Privacy

The Privacy Identity Innovation (pii) conference is THE eclectic gathering of wonks, geeks, and suits. Seattle was lucky to host the third pii  event last week. pii was lucky to score the most beautiful weather Seattle has offered since last September. I was lucky enough to attend and participate. Win-win-win.

I’ll be recapping the pii 2012 conference with Hibe’s Brendan Charles on Tuesday’s #PrivChat (topics here) at 12 pm EDT/9 am PDT. Please join.

A Growing Privacy-Industrial Complex

The theme of my pii lightning talk was a call for balance amidst a growing privacy-industrial complex (slides, video) — a term first coined by Jeff Jarvis last year. The privacy industry is comprised of professionals from legal, compliance, risk, ethics, audit, security, and operations. Since 2000, it has been growing at nearly 50% annually; growth that would make any CEO blush.

Sure, privacy professionals are certainly necessary but hardly sufficient to guide us through this burgeoning era of social media. Their background is often too specialized and too isolated from where technical innovation occurs. Privacy professionals need to be agile across the entire organization and have a strong voice throughout the product lifecycle. Archimedes said, “Give me a place to stand and I will move the earth.” That stand can’t only be in the General Counsel’s office.

Also, as President Eisenhower warned with regard to the military-industrial complex, there’s a risk of survival bias. So, as privacy regulations grow in complexity, more privacy professionals will be needed. For example, how much work has been created to understand and comply with the new E.U. Cookie Directive that can be enforced starting May 26? Why must every privacy nail be hit with a regulatory hammer?

The Pursuit of Balance

The metaphor for my talk, was Da Vinci’s iconic Vitruvian Man. The proportioned body, tender heart, and insightful mind of Vitruvius offers interesting parallels into the struggles we’re facing in the privacy world today.

The technologist is the forceful arms and legs that drive innovation. The humanitarian — philosopher, journalist, economist, anthropologist, economist, and historian — is the heart that tempers the restless drive to innovate. And, it is the mind, which must balance the body and the heart. But balance is not a condition, it’s a pursuit like the one we know from that peculiar Epicurean phrase in the Declaration of Independence: “pursuit of happiness”.

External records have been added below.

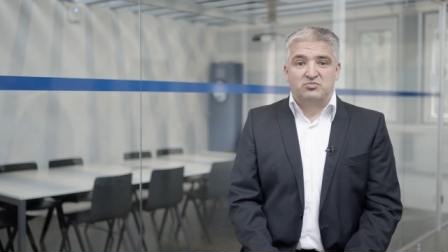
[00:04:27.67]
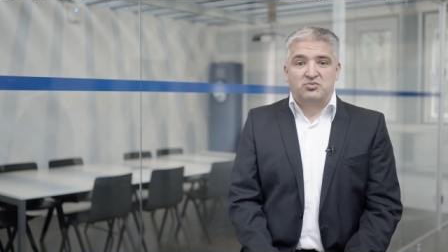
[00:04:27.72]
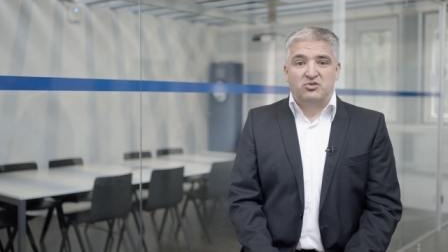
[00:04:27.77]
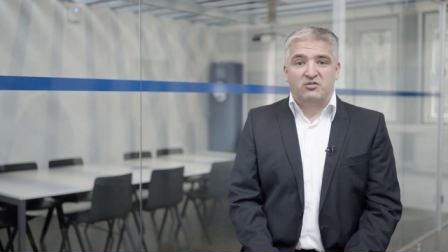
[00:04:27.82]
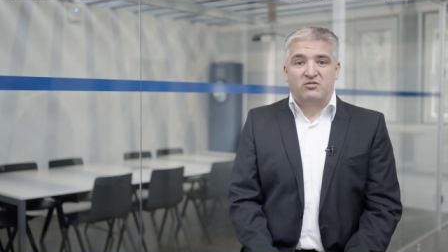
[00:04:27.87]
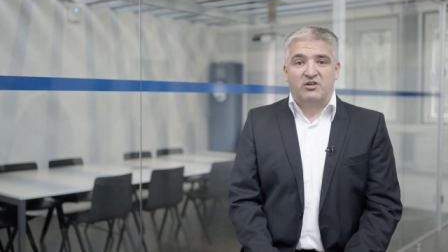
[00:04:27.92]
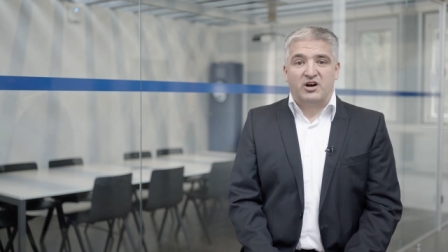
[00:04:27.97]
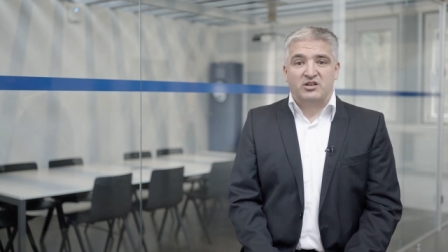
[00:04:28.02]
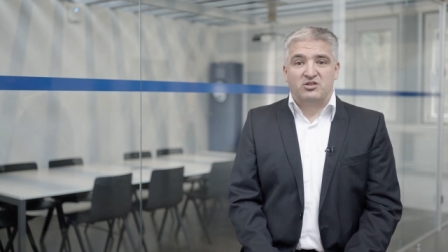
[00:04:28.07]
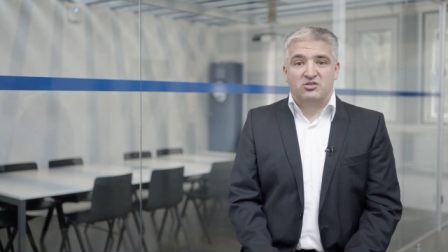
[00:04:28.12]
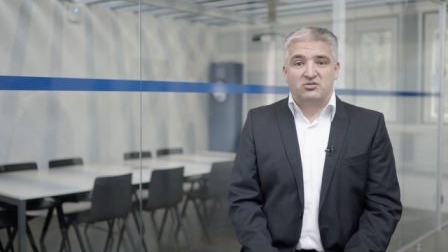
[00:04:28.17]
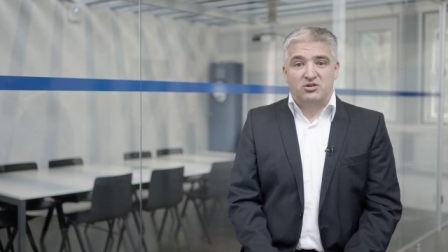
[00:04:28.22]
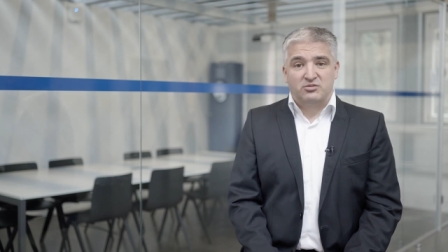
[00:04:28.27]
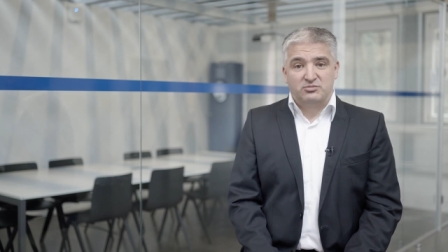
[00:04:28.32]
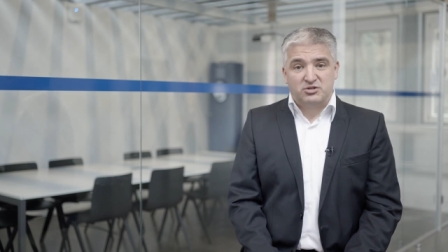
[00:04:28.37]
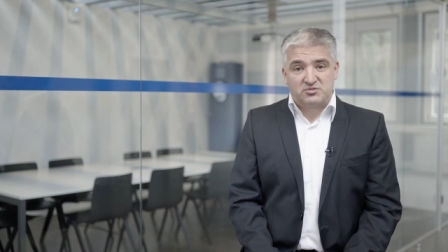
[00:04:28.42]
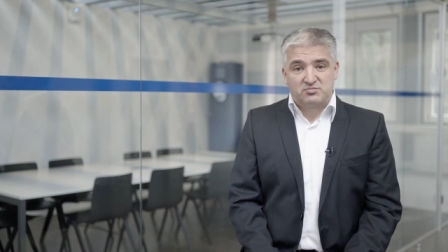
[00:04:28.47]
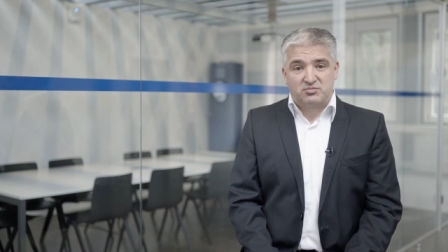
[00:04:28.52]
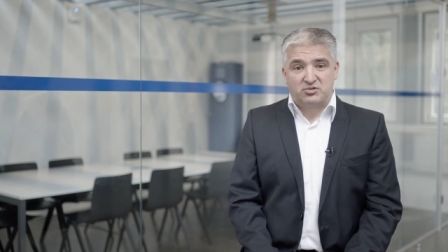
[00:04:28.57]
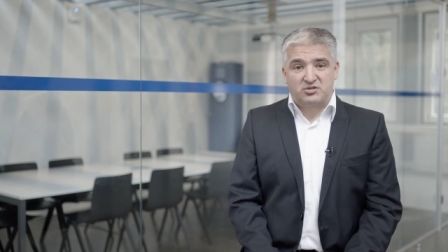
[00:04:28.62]
provide a
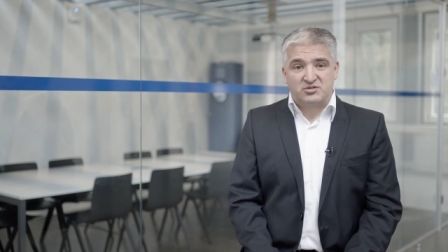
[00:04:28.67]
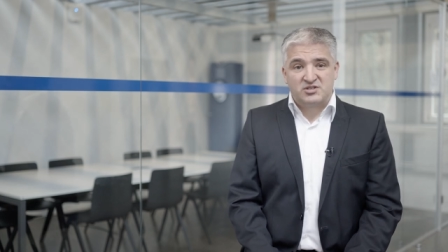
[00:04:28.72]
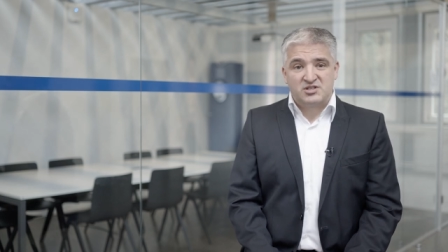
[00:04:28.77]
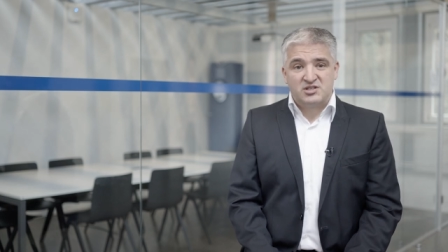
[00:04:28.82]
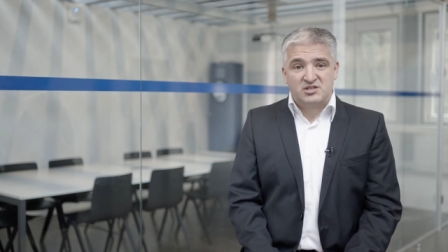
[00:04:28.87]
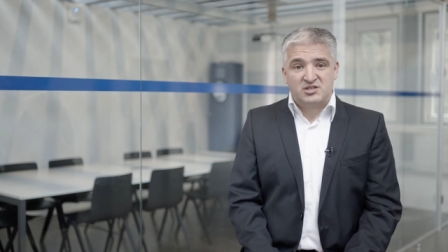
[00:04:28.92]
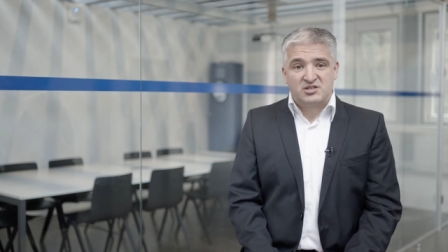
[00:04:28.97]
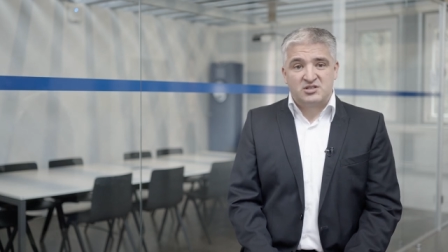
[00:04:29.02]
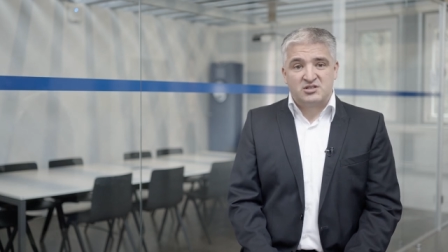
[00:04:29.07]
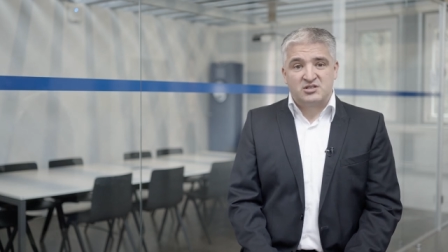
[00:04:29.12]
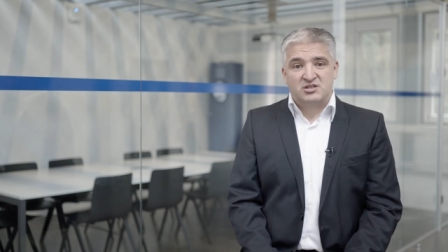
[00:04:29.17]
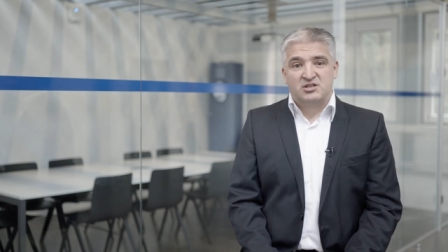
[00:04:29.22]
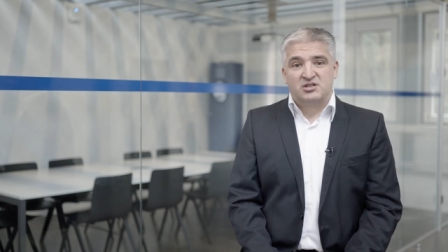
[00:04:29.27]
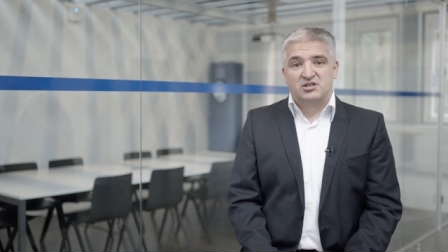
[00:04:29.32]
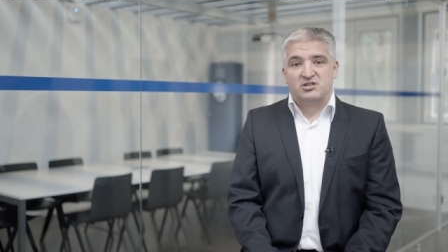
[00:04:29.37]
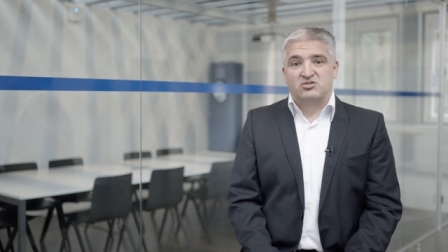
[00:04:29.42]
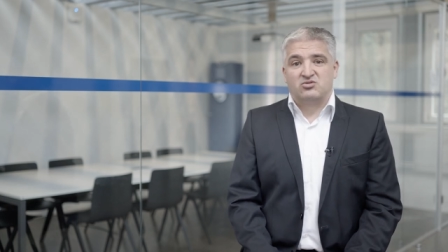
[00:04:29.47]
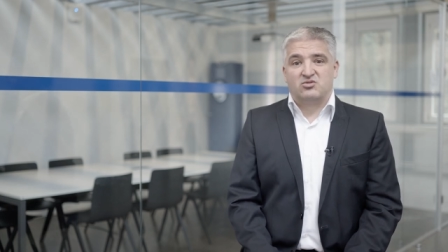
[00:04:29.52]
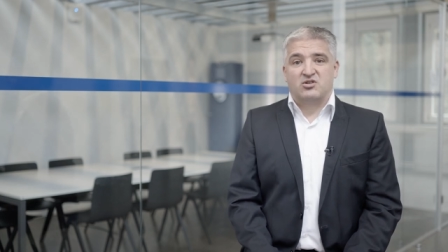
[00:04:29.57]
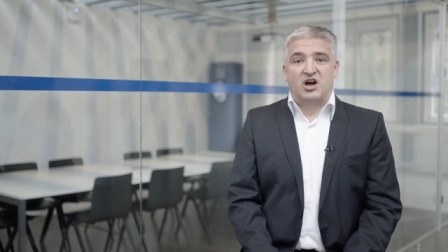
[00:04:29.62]
robust process,
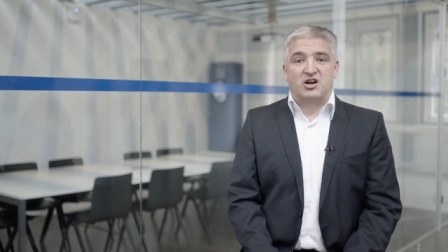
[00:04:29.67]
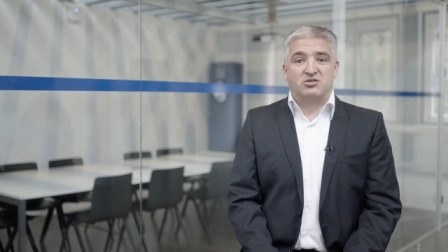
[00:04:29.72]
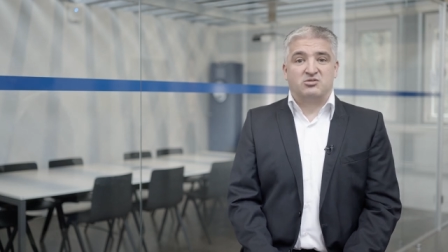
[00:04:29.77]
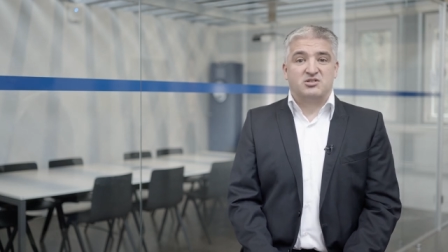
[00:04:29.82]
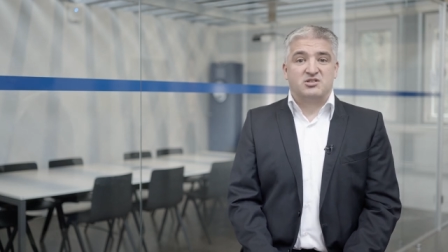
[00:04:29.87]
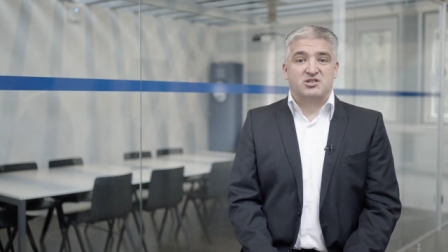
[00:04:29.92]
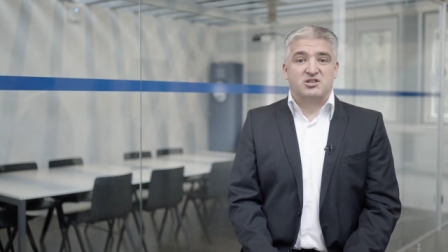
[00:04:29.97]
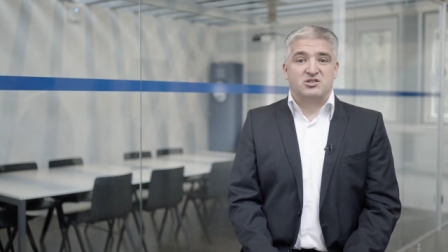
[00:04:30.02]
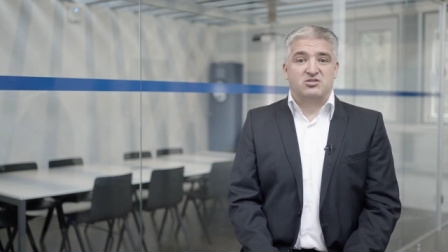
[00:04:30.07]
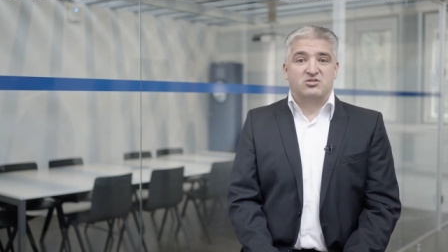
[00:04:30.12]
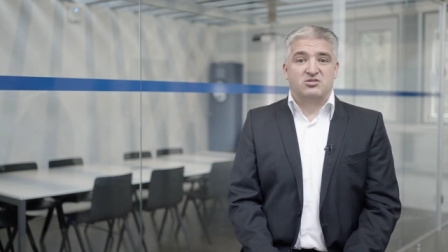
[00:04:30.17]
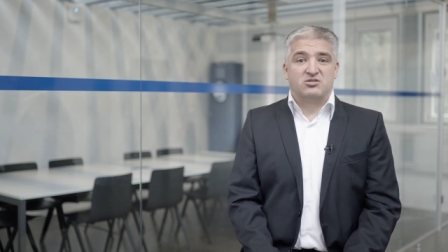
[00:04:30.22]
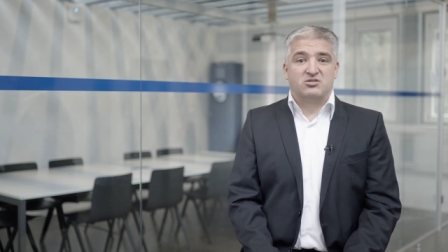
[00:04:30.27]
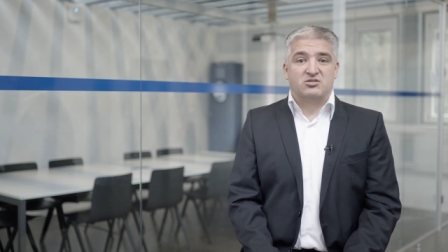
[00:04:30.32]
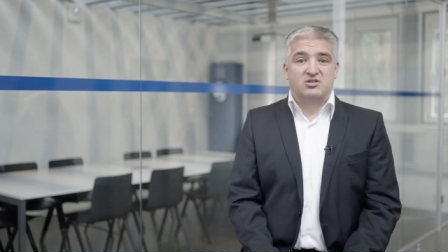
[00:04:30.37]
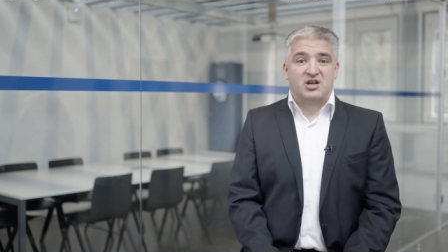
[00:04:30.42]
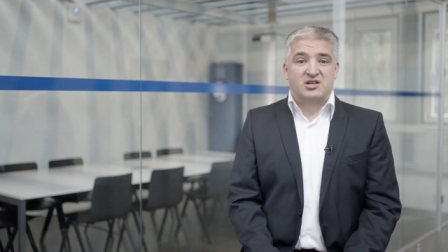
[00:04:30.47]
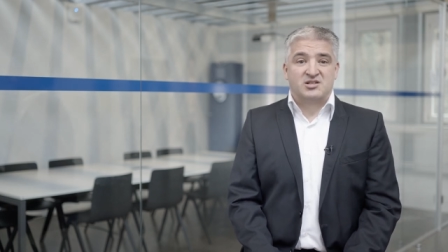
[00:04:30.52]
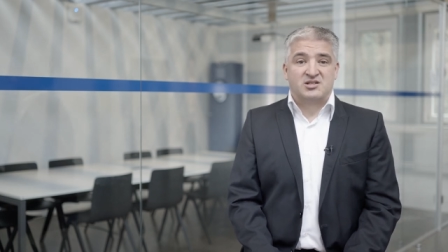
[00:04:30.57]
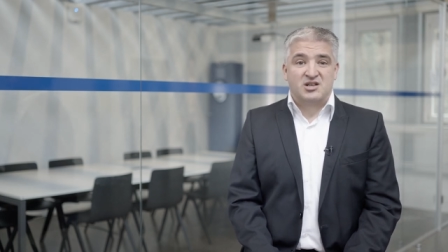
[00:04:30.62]
to guarantee
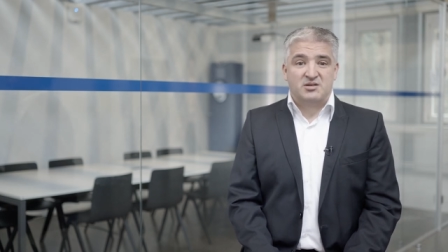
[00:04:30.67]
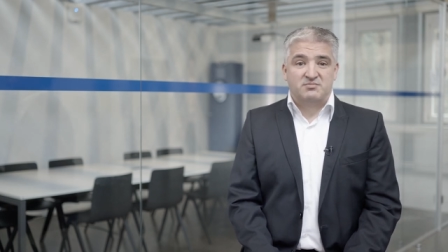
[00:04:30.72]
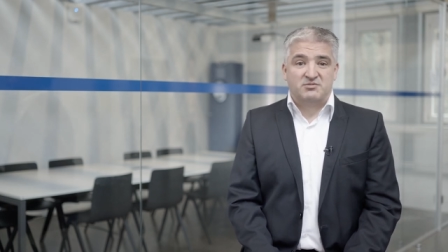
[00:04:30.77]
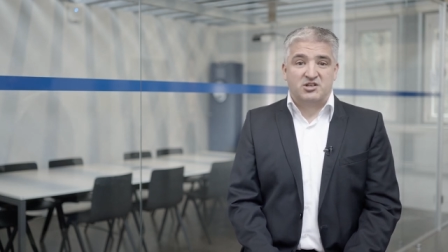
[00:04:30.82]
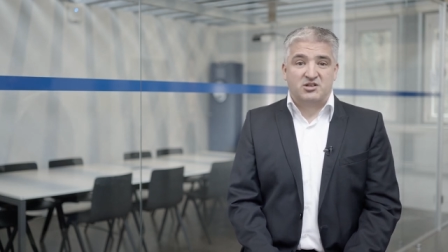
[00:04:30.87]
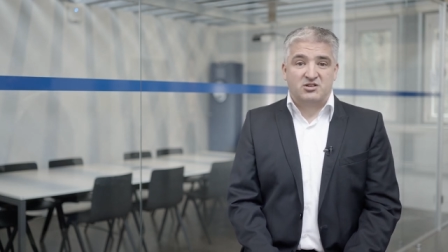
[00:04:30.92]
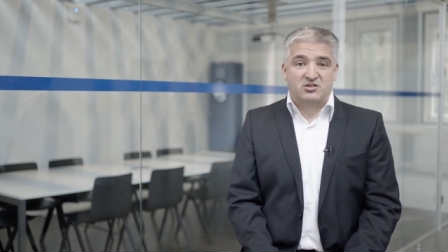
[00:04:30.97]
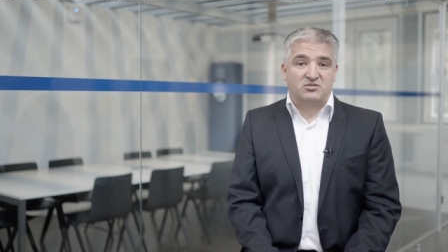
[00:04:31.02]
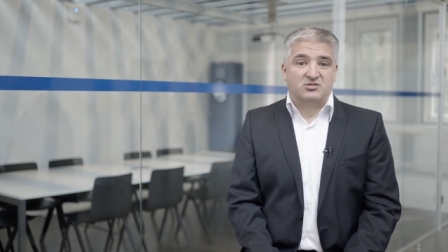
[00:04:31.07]
the aseptic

In his 1967 treatise Privacy and Freedom, Alan Westin said: “Each individual is continually engaged in a personal adjustment process in which he balances the desire for privacy with the desire for disclosure and communication of himself to others.” Prescient.

A Balanced Discourse…

Preceding my pii talk was Andrew Keen, whose new book Digital Vertigo, strikes just such a humanitarian chord. Andrew, in his interview with Larry Downes, described today’s technology as a MacGuffin — a literary device that drives the characters but not the plot. He argues that technology is driving us but we need to look through it in order to see where this plot is really going.

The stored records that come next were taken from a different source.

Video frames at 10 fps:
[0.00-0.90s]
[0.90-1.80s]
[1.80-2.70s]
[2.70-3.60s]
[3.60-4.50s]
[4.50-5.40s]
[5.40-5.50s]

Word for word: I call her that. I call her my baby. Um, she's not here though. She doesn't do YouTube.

The following day, Microsoft’s Marc Davis talked about how we might move from digital feudalism to enlightenment by wrapping personal information in metadata to better control it within the public, joint, and private spheres — a subject I’ve written about here. Marc has proposed an information metadata system to move us into such a digital enlightenment. Might this be a step in the right direction?

Marc challenged my contention that privacy might never be solved (see my comments on the Data Protection panel at ~10:12). Well, even though no one has proven that privacy is an NP-hard problem, I stand by my statement that privacy is very complex because people are complex (and their language is, too).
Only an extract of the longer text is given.